__WHAT IS EXPECTED__:
Excluding any images, copy all of the lines below precisely as written.

__GIVEN DATA__:
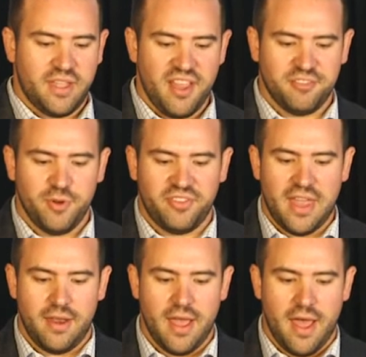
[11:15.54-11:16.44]
the customers
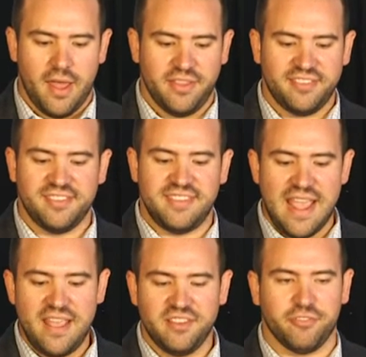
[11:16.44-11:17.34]
that, this is
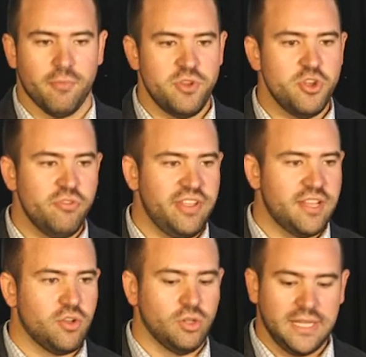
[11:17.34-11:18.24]
days from new
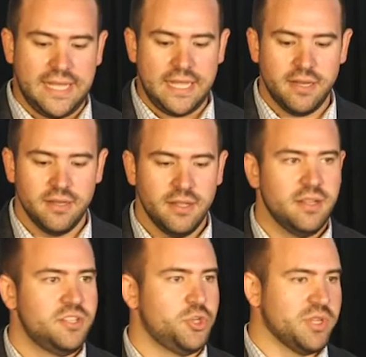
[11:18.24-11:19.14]
vehicle lead
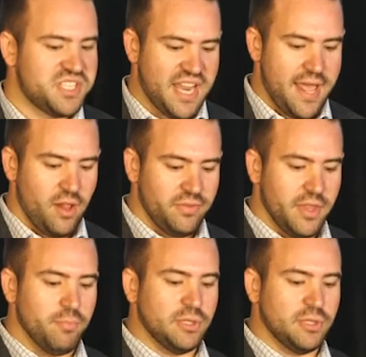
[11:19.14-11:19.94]
to a sale. The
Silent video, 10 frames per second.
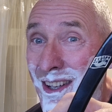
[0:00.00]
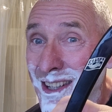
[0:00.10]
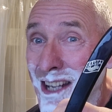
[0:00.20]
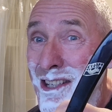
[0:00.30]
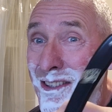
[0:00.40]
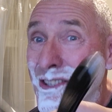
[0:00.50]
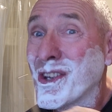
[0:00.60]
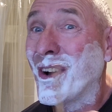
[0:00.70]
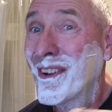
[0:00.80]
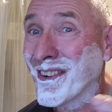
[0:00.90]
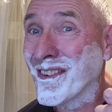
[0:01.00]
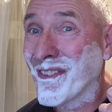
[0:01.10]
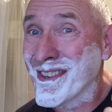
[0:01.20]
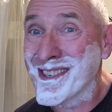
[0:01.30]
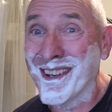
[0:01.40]
getting the Tiger off
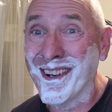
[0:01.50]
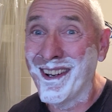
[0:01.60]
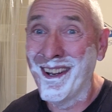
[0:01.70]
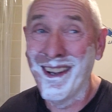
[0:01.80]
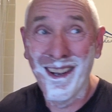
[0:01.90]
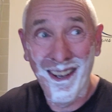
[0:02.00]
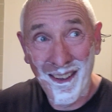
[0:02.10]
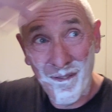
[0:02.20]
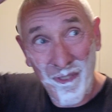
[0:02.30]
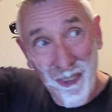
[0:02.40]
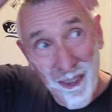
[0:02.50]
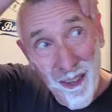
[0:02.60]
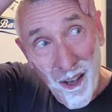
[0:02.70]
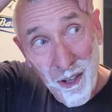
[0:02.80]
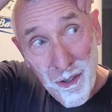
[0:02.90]
the side.
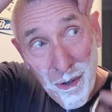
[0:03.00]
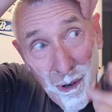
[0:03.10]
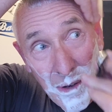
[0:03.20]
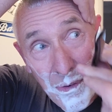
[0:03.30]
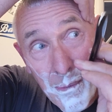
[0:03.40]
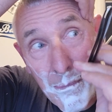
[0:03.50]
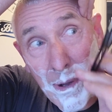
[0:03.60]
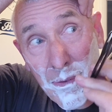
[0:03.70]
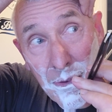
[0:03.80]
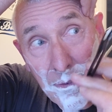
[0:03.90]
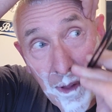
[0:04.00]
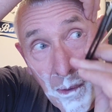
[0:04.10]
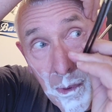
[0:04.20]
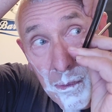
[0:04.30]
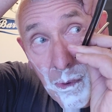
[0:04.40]
I'd cry for a month if that
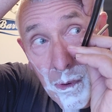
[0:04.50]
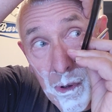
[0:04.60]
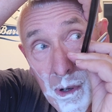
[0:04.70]
went wrong.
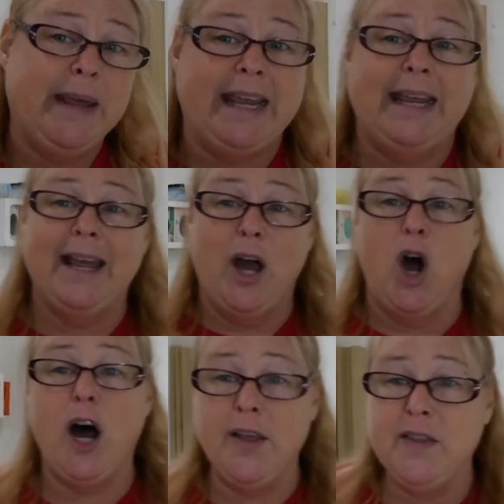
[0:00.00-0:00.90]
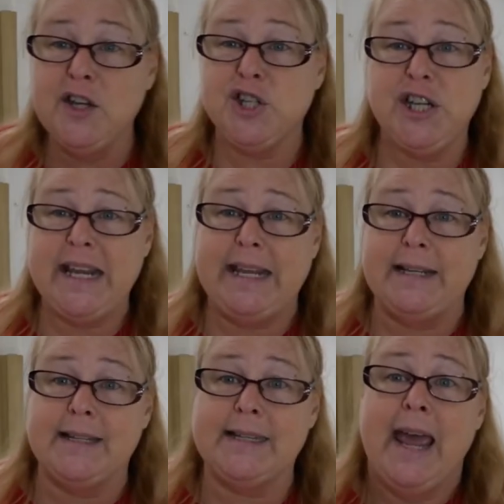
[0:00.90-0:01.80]
me on the
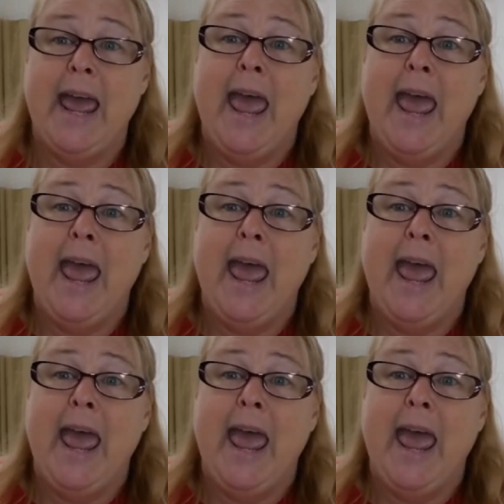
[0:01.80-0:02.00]
sheets,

__ANSWER__:
[11:15.54-11:16.44]
the customers
[11:16.44-11:17.34]
that, this is
[11:17.34-11:18.24]
days from new
[11:18.24-11:19.14]
vehicle lead
[11:19.14-11:19.94]
to a sale. The
Silent video, 10 frames per second.
[0:00.00]
[0:00.10]
[0:00.20]
[0:00.30]
[0:00.40]
[0:00.50]
[0:00.60]
[0:00.70]
[0:00.80]
[0:00.90]
[0:01.00]
[0:01.10]
[0:01.20]
[0:01.30]
[0:01.40]
getting the Tiger off
[0:01.50]
[0:01.60]
[0:01.70]
[0:01.80]
[0:01.90]
[0:02.00]
[0:02.10]
[0:02.20]
[0:02.30]
[0:02.40]
[0:02.50]
[0:02.60]
[0:02.70]
[0:02.80]
[0:02.90]
the side.
[0:03.00]
[0:03.10]
[0:03.20]
[0:03.30]
[0:03.40]
[0:03.50]
[0:03.60]
[0:03.70]
[0:03.80]
[0:03.90]
[0:04.00]
[0:04.10]
[0:04.20]
[0:04.30]
[0:04.40]
I'd cry for a month if that
[0:04.50]
[0:04.60]
[0:04.70]
went wrong.
[0:00.00-0:00.90]
[0:00.90-0:01.80]
me on the
[0:01.80-0:02.00]
sheets,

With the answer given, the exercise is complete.